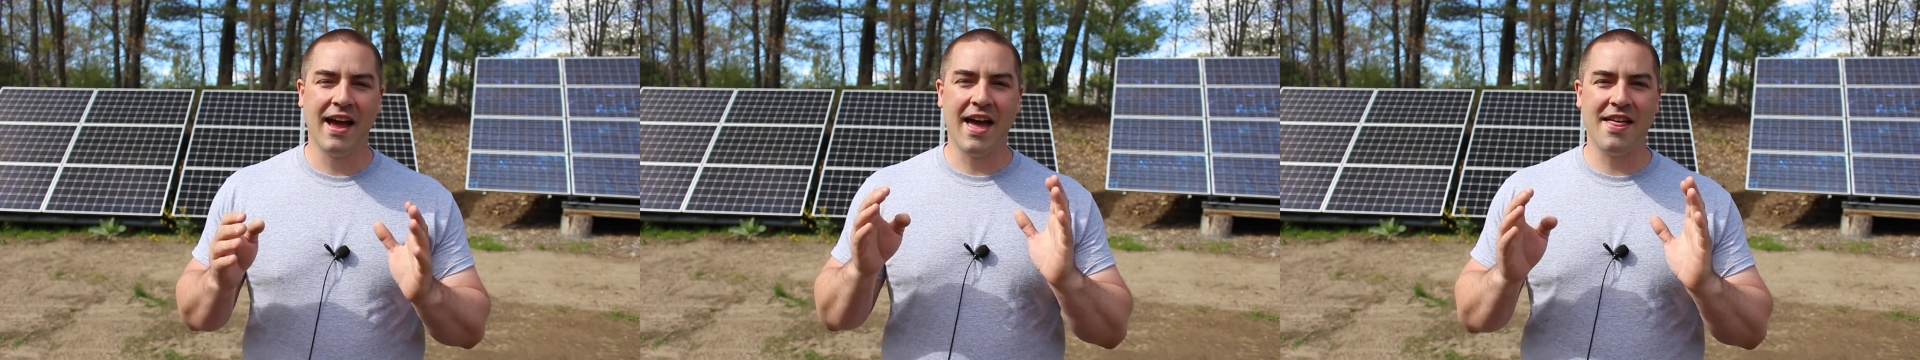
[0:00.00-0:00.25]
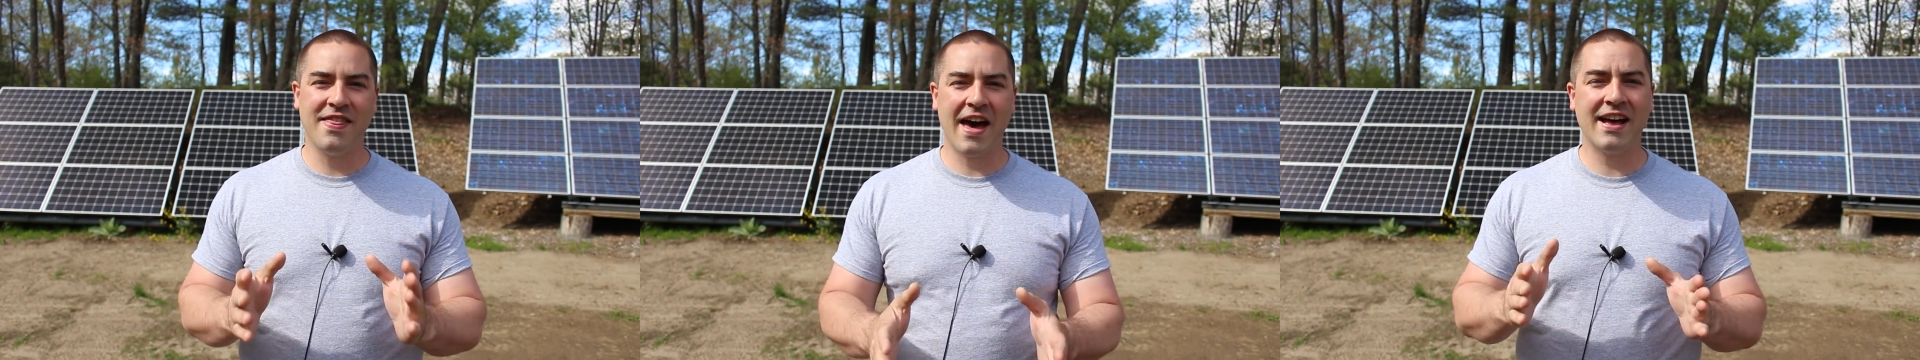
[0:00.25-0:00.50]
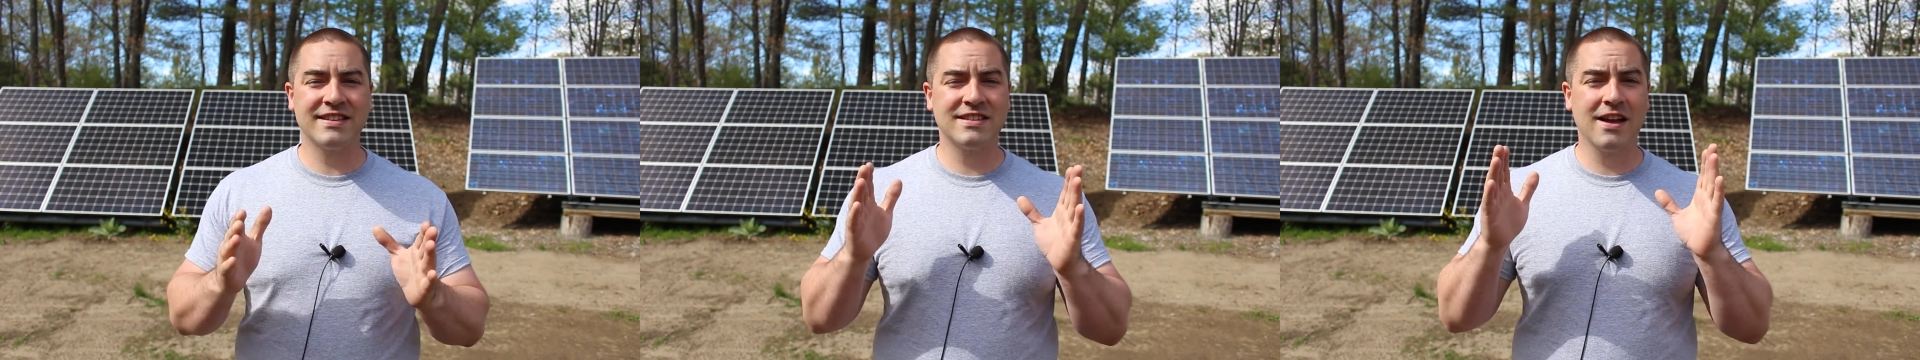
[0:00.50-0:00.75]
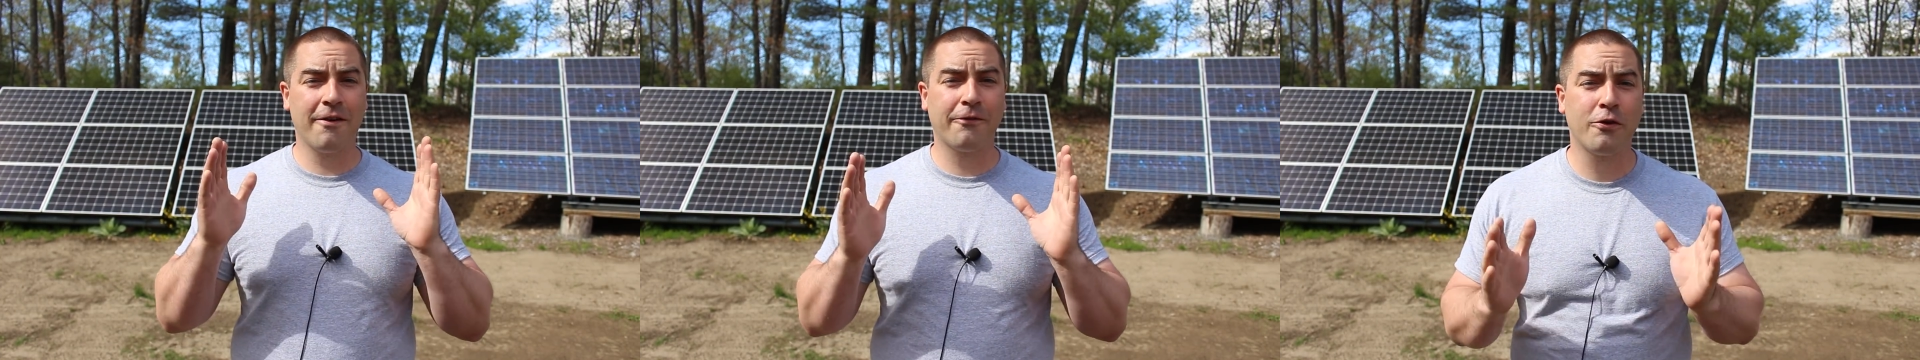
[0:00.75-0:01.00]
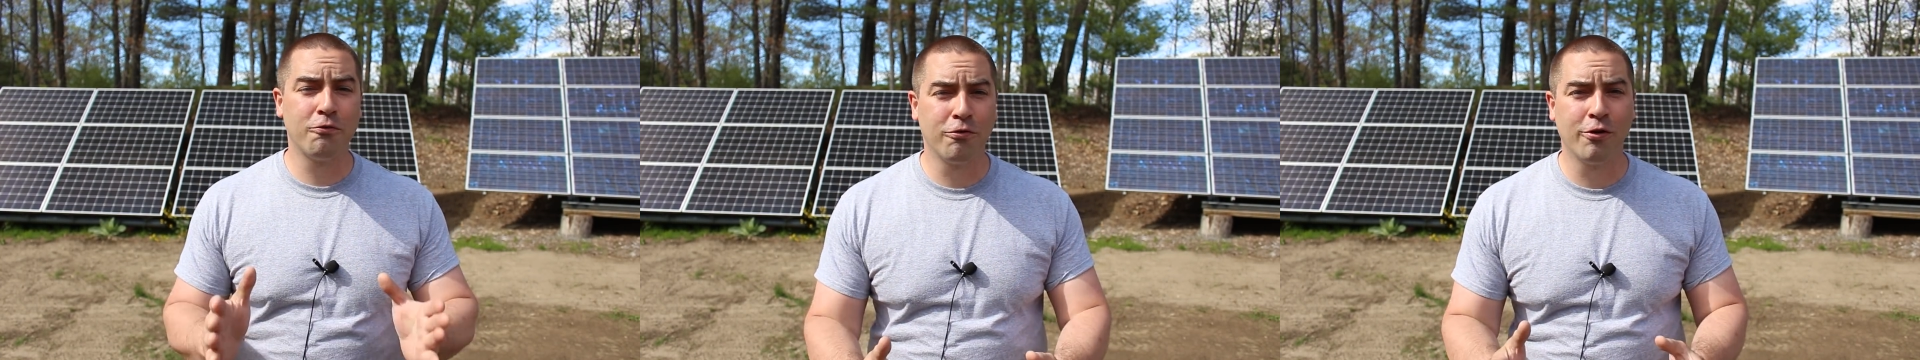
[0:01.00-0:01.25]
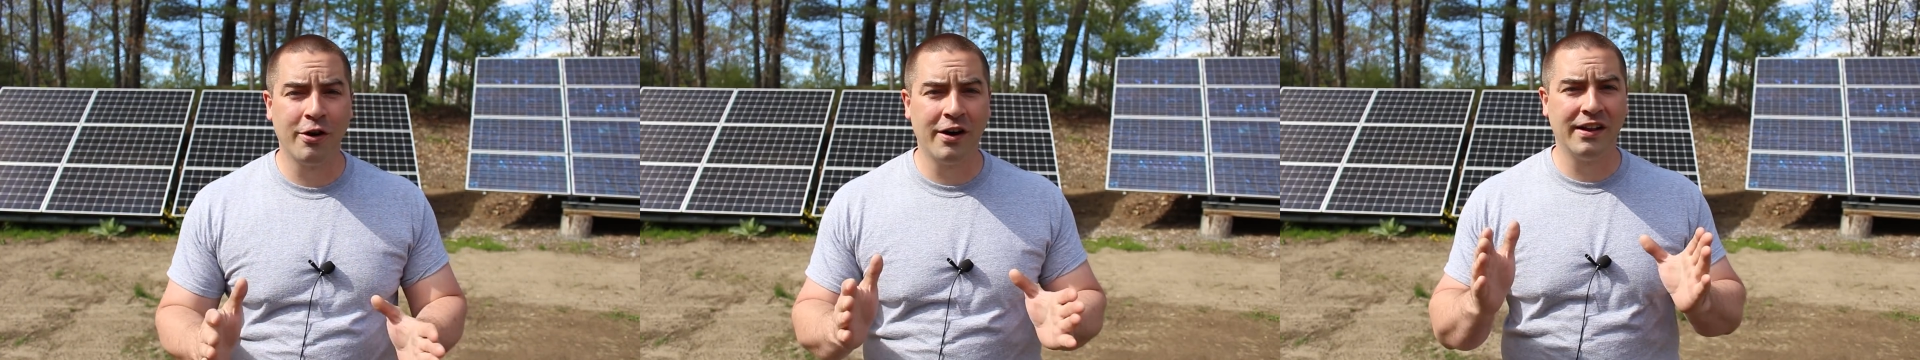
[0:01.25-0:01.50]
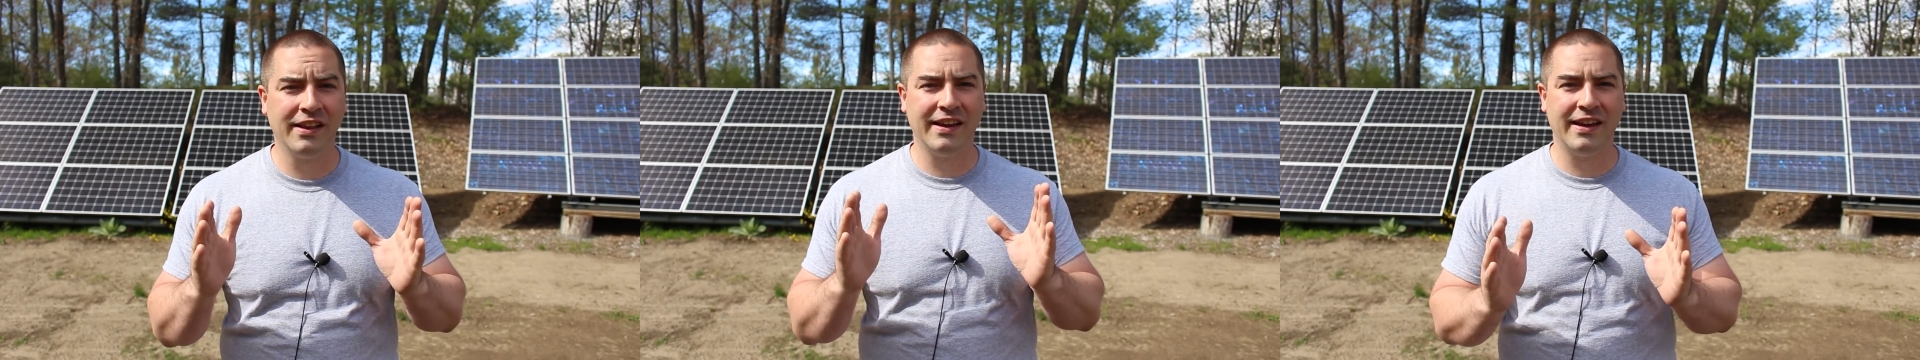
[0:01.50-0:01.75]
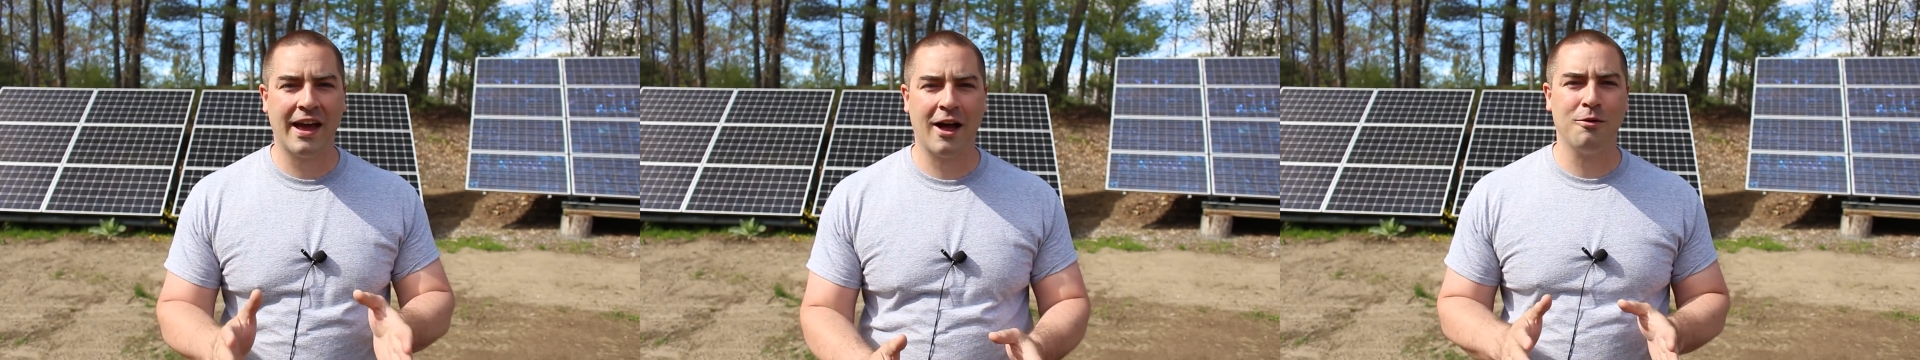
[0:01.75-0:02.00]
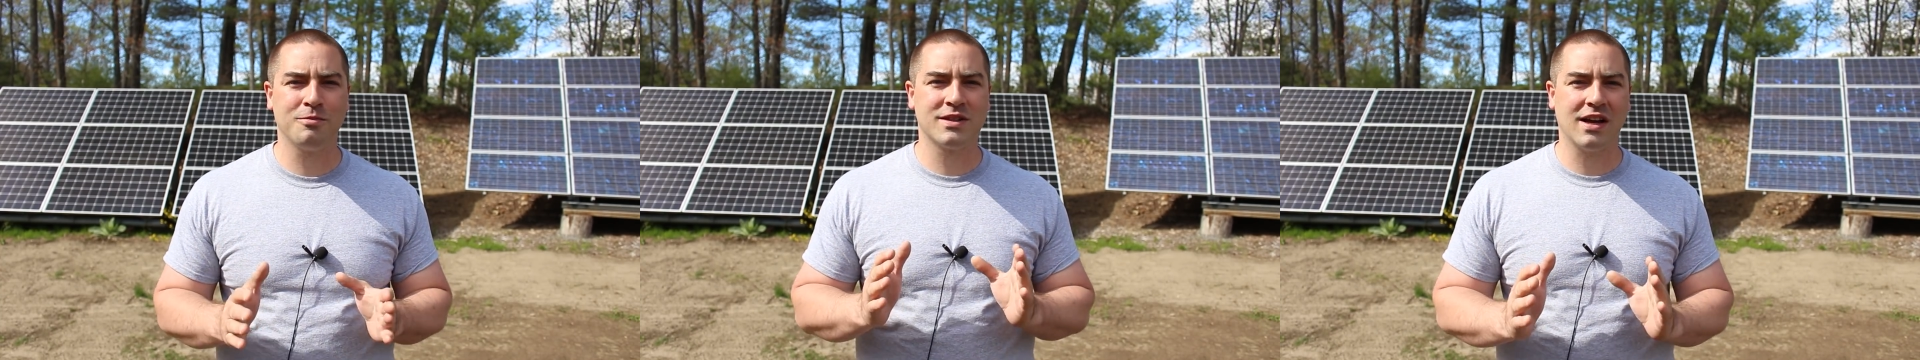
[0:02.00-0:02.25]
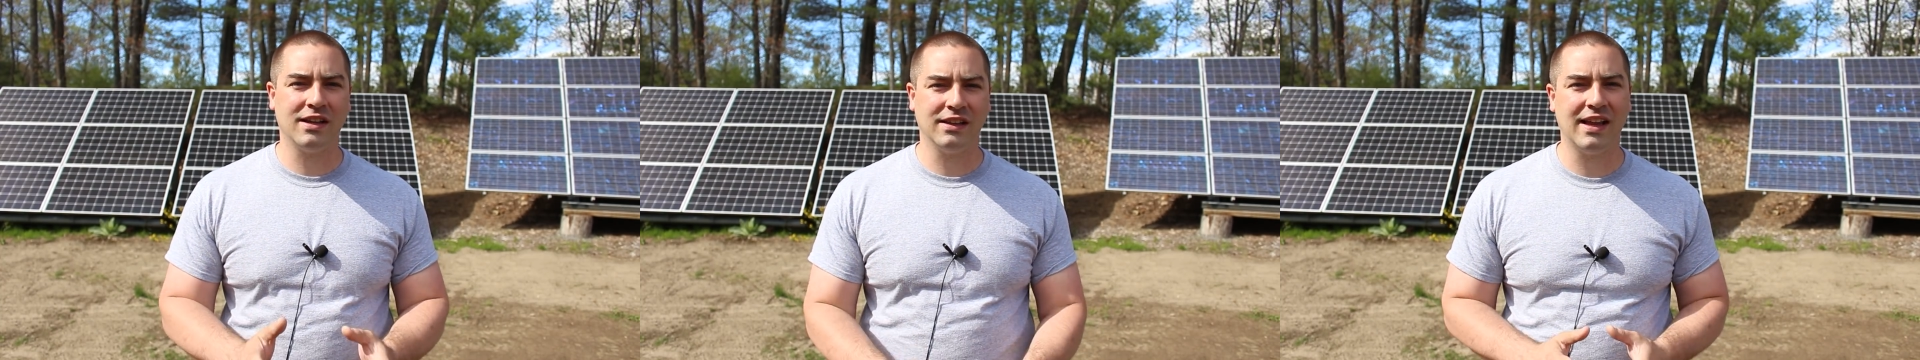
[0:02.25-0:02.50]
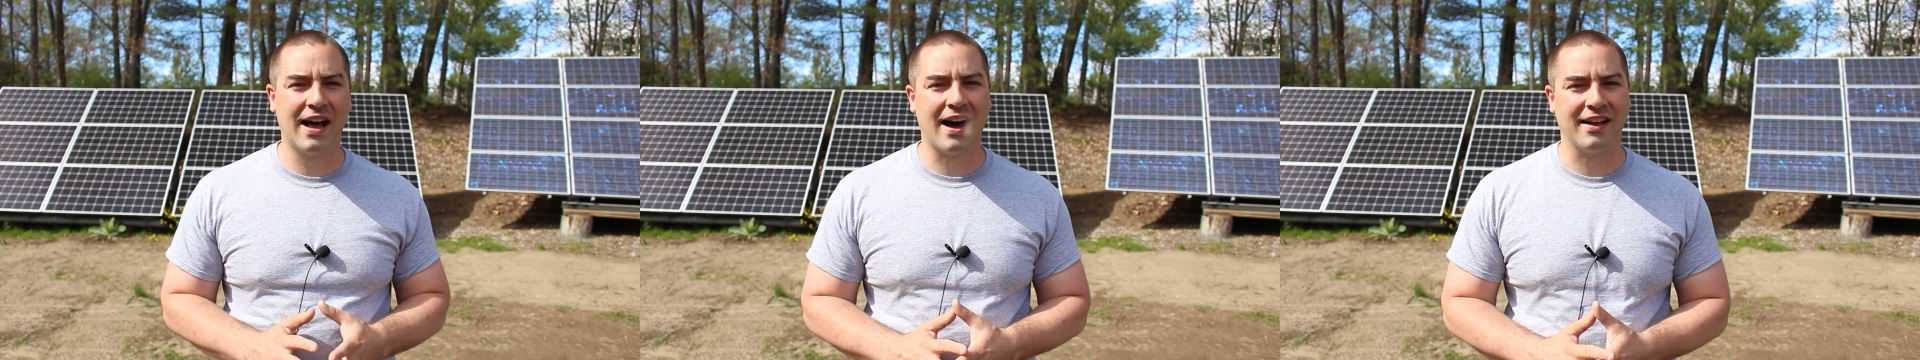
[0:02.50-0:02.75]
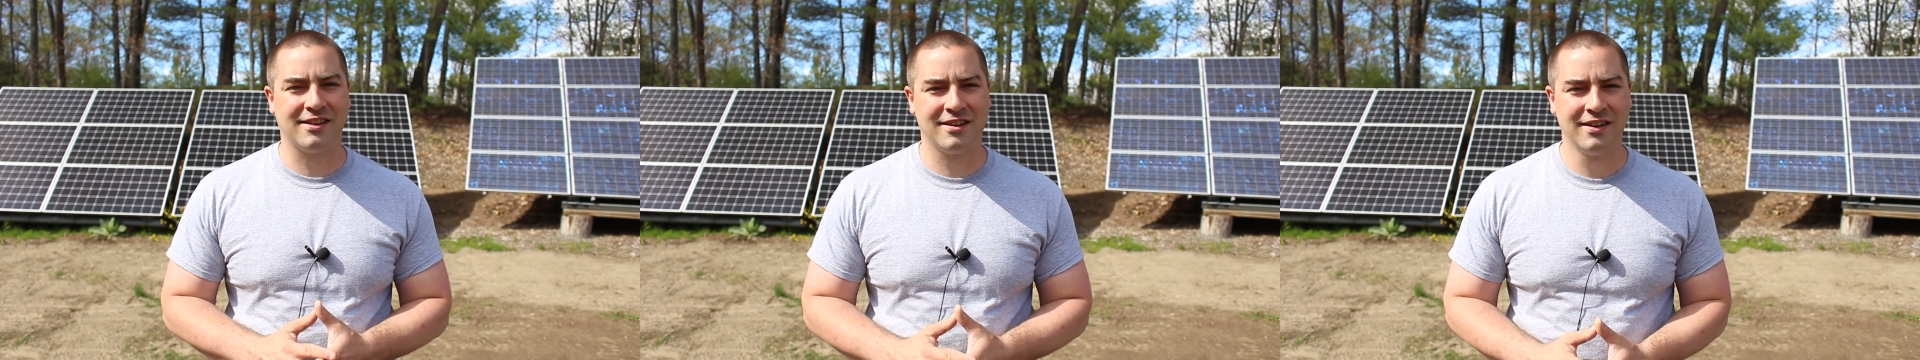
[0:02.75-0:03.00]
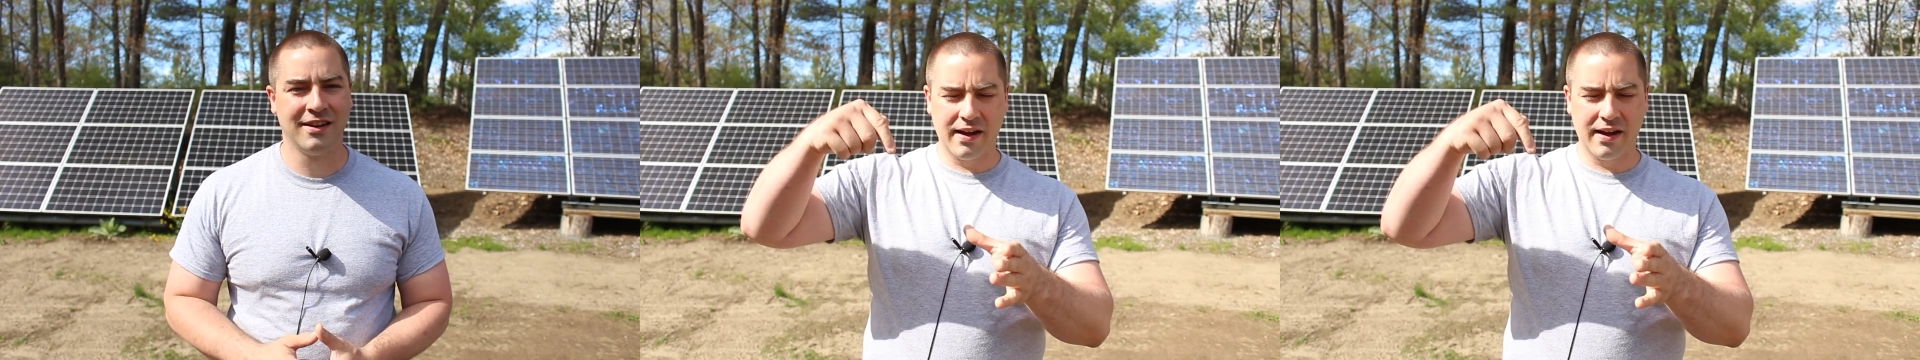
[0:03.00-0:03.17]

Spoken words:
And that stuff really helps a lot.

○ ○ ○

▸ **WHAT THE EXERCISE ASKS**: Word for word, write out the full listing, leaving the pictures aside.

▸ **TASK ANSWER**:
[0:00.00-0:00.25]
[0:00.25-0:00.50]
[0:00.50-0:00.75]
[0:00.75-0:01.00]
[0:01.00-0:01.25]
[0:01.25-0:01.50]
[0:01.50-0:01.75]
[0:01.75-0:02.00]
[0:02.00-0:02.25]
[0:02.25-0:02.50]
[0:02.50-0:02.75]
[0:02.75-0:03.00]
[0:03.00-0:03.17]

Spoken words:
And that stuff really helps a lot.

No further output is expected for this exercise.